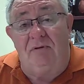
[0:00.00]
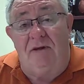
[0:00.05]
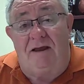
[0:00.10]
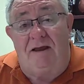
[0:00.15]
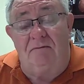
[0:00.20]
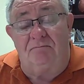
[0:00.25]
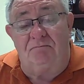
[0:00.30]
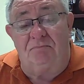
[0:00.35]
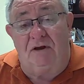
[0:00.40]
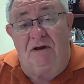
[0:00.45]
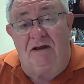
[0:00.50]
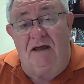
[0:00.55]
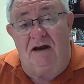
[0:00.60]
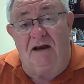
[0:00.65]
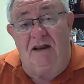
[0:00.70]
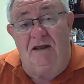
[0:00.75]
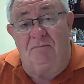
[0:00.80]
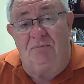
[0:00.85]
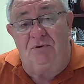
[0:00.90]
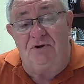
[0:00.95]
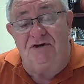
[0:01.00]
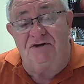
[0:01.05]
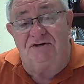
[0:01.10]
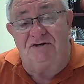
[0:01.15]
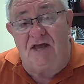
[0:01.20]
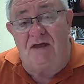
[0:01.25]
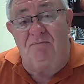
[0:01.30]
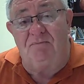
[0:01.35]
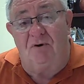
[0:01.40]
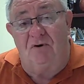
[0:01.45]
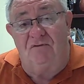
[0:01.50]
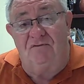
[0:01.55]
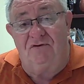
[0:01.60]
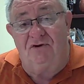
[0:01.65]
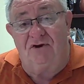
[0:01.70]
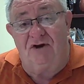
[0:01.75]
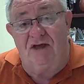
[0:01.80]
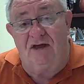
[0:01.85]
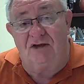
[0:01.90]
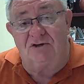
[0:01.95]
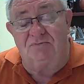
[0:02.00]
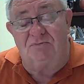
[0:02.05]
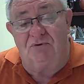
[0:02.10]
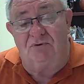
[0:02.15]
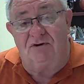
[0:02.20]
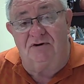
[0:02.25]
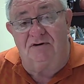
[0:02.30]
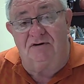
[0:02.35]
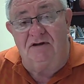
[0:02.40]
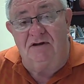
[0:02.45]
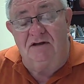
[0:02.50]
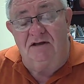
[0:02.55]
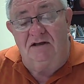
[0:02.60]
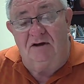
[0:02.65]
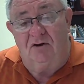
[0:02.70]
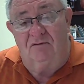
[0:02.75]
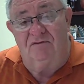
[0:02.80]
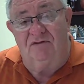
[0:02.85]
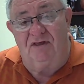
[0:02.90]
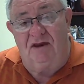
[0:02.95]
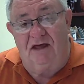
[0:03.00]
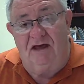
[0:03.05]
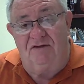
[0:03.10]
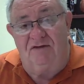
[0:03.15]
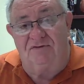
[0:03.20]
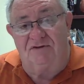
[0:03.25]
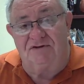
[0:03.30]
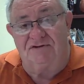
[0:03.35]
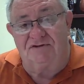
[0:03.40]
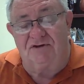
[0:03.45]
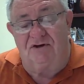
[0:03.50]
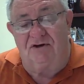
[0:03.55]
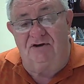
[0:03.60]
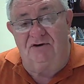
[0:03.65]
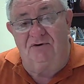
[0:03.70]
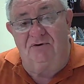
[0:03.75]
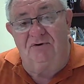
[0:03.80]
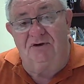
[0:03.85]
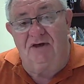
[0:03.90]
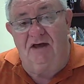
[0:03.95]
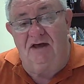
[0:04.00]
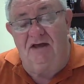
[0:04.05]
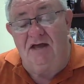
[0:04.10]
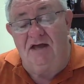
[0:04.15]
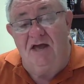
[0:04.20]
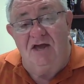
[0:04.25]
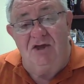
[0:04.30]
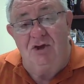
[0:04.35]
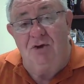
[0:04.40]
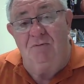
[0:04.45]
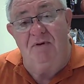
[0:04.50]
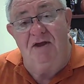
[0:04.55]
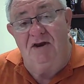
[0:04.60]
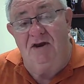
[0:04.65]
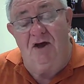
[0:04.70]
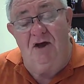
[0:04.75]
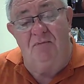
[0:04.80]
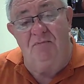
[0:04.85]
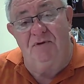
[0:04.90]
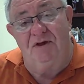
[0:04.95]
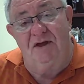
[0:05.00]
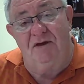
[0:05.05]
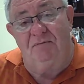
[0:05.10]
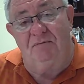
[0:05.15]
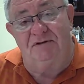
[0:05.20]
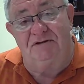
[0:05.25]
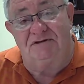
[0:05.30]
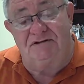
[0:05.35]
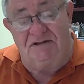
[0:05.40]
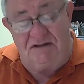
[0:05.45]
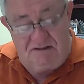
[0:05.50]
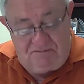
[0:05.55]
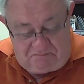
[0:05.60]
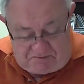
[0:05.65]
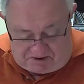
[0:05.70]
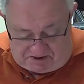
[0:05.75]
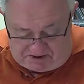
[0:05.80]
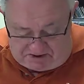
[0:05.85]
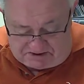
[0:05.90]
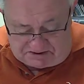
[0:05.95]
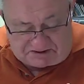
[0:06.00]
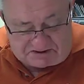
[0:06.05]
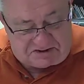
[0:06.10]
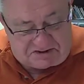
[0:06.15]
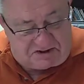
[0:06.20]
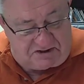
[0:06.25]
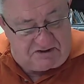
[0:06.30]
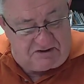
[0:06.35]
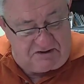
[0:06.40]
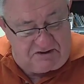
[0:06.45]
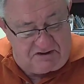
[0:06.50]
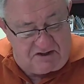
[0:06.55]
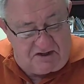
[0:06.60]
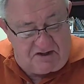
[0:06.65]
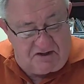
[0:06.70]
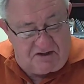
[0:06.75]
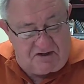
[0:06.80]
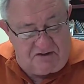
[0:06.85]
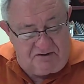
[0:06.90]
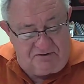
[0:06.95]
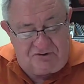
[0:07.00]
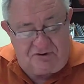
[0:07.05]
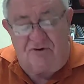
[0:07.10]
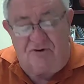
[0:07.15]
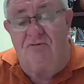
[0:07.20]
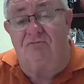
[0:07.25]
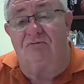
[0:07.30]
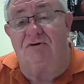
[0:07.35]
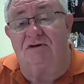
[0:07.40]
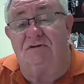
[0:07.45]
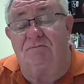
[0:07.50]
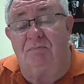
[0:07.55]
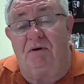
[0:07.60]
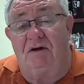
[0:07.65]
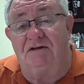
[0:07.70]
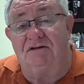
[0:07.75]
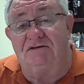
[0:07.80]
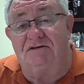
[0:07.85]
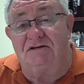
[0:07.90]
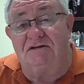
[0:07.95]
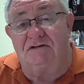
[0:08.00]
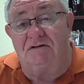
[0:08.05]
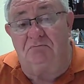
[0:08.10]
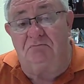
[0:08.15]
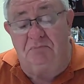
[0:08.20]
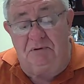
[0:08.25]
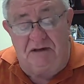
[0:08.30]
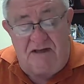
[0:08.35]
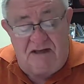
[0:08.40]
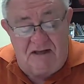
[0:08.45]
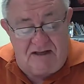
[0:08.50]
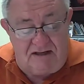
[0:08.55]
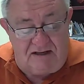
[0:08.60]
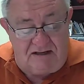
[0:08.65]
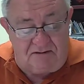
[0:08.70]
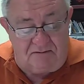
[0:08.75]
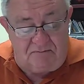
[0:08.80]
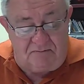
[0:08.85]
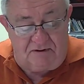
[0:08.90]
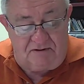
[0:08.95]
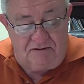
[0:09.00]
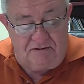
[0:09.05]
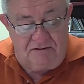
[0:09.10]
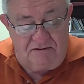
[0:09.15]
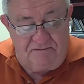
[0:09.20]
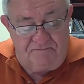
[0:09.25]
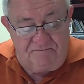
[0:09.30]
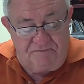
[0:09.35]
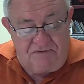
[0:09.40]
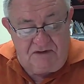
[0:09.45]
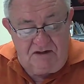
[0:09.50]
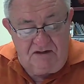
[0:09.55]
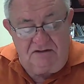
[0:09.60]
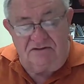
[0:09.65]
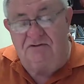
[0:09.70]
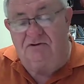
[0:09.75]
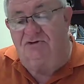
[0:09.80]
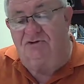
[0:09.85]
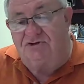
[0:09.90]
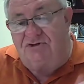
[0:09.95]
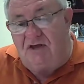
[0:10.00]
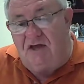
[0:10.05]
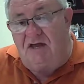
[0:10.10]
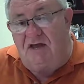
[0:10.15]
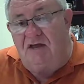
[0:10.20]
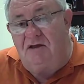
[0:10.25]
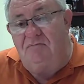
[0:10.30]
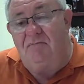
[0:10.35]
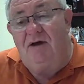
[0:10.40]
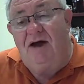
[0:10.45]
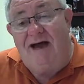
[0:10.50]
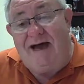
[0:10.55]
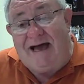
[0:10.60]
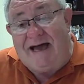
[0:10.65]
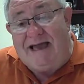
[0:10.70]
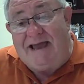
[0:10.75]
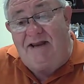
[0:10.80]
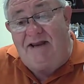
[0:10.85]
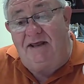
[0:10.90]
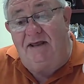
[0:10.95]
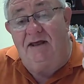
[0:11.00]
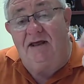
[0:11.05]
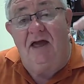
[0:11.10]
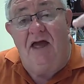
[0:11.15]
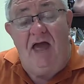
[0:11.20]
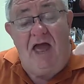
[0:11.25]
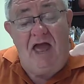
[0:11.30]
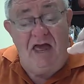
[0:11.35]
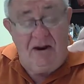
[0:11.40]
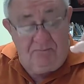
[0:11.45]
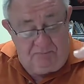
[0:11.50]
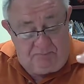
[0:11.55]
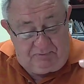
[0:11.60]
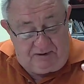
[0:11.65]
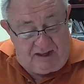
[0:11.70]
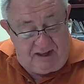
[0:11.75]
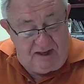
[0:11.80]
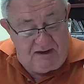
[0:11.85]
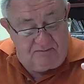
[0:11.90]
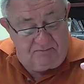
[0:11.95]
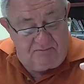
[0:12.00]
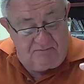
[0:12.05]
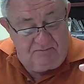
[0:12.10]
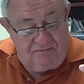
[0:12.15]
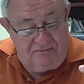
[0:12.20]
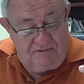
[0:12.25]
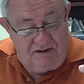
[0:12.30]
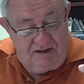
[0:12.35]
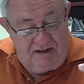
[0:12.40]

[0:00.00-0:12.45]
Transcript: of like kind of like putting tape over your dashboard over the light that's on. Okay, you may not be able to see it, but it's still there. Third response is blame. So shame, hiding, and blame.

__________

▶ **The task**: All entries above must be repeated exactly; pictures are to be left out.

▶ **Written answer**:
[0:00.00]
[0:00.05]
[0:00.10]
[0:00.15]
[0:00.20]
[0:00.25]
[0:00.30]
[0:00.35]
[0:00.40]
[0:00.45]
[0:00.50]
[0:00.55]
[0:00.60]
[0:00.65]
[0:00.70]
[0:00.75]
[0:00.80]
[0:00.85]
[0:00.90]
[0:00.95]
[0:01.00]
[0:01.05]
[0:01.10]
[0:01.15]
[0:01.20]
[0:01.25]
[0:01.30]
[0:01.35]
[0:01.40]
[0:01.45]
[0:01.50]
[0:01.55]
[0:01.60]
[0:01.65]
[0:01.70]
[0:01.75]
[0:01.80]
[0:01.85]
[0:01.90]
[0:01.95]
[0:02.00]
[0:02.05]
[0:02.10]
[0:02.15]
[0:02.20]
[0:02.25]
[0:02.30]
[0:02.35]
[0:02.40]
[0:02.45]
[0:02.50]
[0:02.55]
[0:02.60]
[0:02.65]
[0:02.70]
[0:02.75]
[0:02.80]
[0:02.85]
[0:02.90]
[0:02.95]
[0:03.00]
[0:03.05]
[0:03.10]
[0:03.15]
[0:03.20]
[0:03.25]
[0:03.30]
[0:03.35]
[0:03.40]
[0:03.45]
[0:03.50]
[0:03.55]
[0:03.60]
[0:03.65]
[0:03.70]
[0:03.75]
[0:03.80]
[0:03.85]
[0:03.90]
[0:03.95]
[0:04.00]
[0:04.05]
[0:04.10]
[0:04.15]
[0:04.20]
[0:04.25]
[0:04.30]
[0:04.35]
[0:04.40]
[0:04.45]
[0:04.50]
[0:04.55]
[0:04.60]
[0:04.65]
[0:04.70]
[0:04.75]
[0:04.80]
[0:04.85]
[0:04.90]
[0:04.95]
[0:05.00]
[0:05.05]
[0:05.10]
[0:05.15]
[0:05.20]
[0:05.25]
[0:05.30]
[0:05.35]
[0:05.40]
[0:05.45]
[0:05.50]
[0:05.55]
[0:05.60]
[0:05.65]
[0:05.70]
[0:05.75]
[0:05.80]
[0:05.85]
[0:05.90]
[0:05.95]
[0:06.00]
[0:06.05]
[0:06.10]
[0:06.15]
[0:06.20]
[0:06.25]
[0:06.30]
[0:06.35]
[0:06.40]
[0:06.45]
[0:06.50]
[0:06.55]
[0:06.60]
[0:06.65]
[0:06.70]
[0:06.75]
[0:06.80]
[0:06.85]
[0:06.90]
[0:06.95]
[0:07.00]
[0:07.05]
[0:07.10]
[0:07.15]
[0:07.20]
[0:07.25]
[0:07.30]
[0:07.35]
[0:07.40]
[0:07.45]
[0:07.50]
[0:07.55]
[0:07.60]
[0:07.65]
[0:07.70]
[0:07.75]
[0:07.80]
[0:07.85]
[0:07.90]
[0:07.95]
[0:08.00]
[0:08.05]
[0:08.10]
[0:08.15]
[0:08.20]
[0:08.25]
[0:08.30]
[0:08.35]
[0:08.40]
[0:08.45]
[0:08.50]
[0:08.55]
[0:08.60]
[0:08.65]
[0:08.70]
[0:08.75]
[0:08.80]
[0:08.85]
[0:08.90]
[0:08.95]
[0:09.00]
[0:09.05]
[0:09.10]
[0:09.15]
[0:09.20]
[0:09.25]
[0:09.30]
[0:09.35]
[0:09.40]
[0:09.45]
[0:09.50]
[0:09.55]
[0:09.60]
[0:09.65]
[0:09.70]
[0:09.75]
[0:09.80]
[0:09.85]
[0:09.90]
[0:09.95]
[0:10.00]
[0:10.05]
[0:10.10]
[0:10.15]
[0:10.20]
[0:10.25]
[0:10.30]
[0:10.35]
[0:10.40]
[0:10.45]
[0:10.50]
[0:10.55]
[0:10.60]
[0:10.65]
[0:10.70]
[0:10.75]
[0:10.80]
[0:10.85]
[0:10.90]
[0:10.95]
[0:11.00]
[0:11.05]
[0:11.10]
[0:11.15]
[0:11.20]
[0:11.25]
[0:11.30]
[0:11.35]
[0:11.40]
[0:11.45]
[0:11.50]
[0:11.55]
[0:11.60]
[0:11.65]
[0:11.70]
[0:11.75]
[0:11.80]
[0:11.85]
[0:11.90]
[0:11.95]
[0:12.00]
[0:12.05]
[0:12.10]
[0:12.15]
[0:12.20]
[0:12.25]
[0:12.30]
[0:12.35]
[0:12.40]

[0:00.00-0:12.45]
Transcript: of like kind of like putting tape over your dashboard over the light that's on. Okay, you may not be able to see it, but it's still there. Third response is blame. So shame, hiding, and blame.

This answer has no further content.